Key open directions include:

• Analytic characterization of capacity in diluted mixed (random) complexes, especially via replica method or self-consistent signal-to-noise analysis on mixed Erdős–Rényi hypergraphs.
• Optimization of simplicial sparsification: selection strategies for which high-order simplices yield maximal capacity-cost efficiency, including data-driven or topologically aware pruning.
• Design of dynamic simplicial Hopfield networks using modulation rules defined on Hodge Laplacians, with relevance for adaptive memory systems and synaptic plasticity.

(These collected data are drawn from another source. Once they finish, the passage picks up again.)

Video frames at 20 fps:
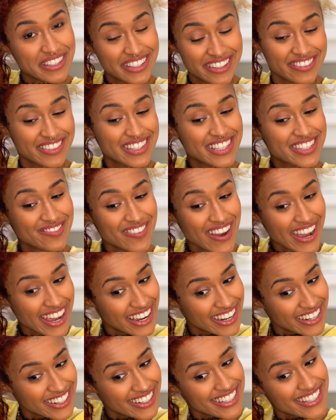believe this. My
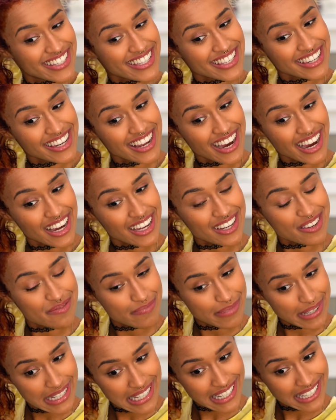hair has
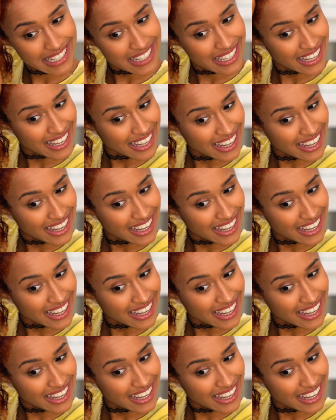not been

• Implementation and systematic evaluation of simplicial (setwise) attention mechanisms in Transformer architectures for language and time series modeling.
• Biological validation connecting metrics such as multi-synapse bouton distributions and astrocytic clustering to theoretical predictions, and examining the effects of structural perturbations (e.g., dendritic blockade) on empirical memory capacity (Burns et al., 2023).

These directions highlight the intersection between combinatorial neural modeling, high-capacity associative memory, and advanced attention mechanisms within both artificial and biological neural systems.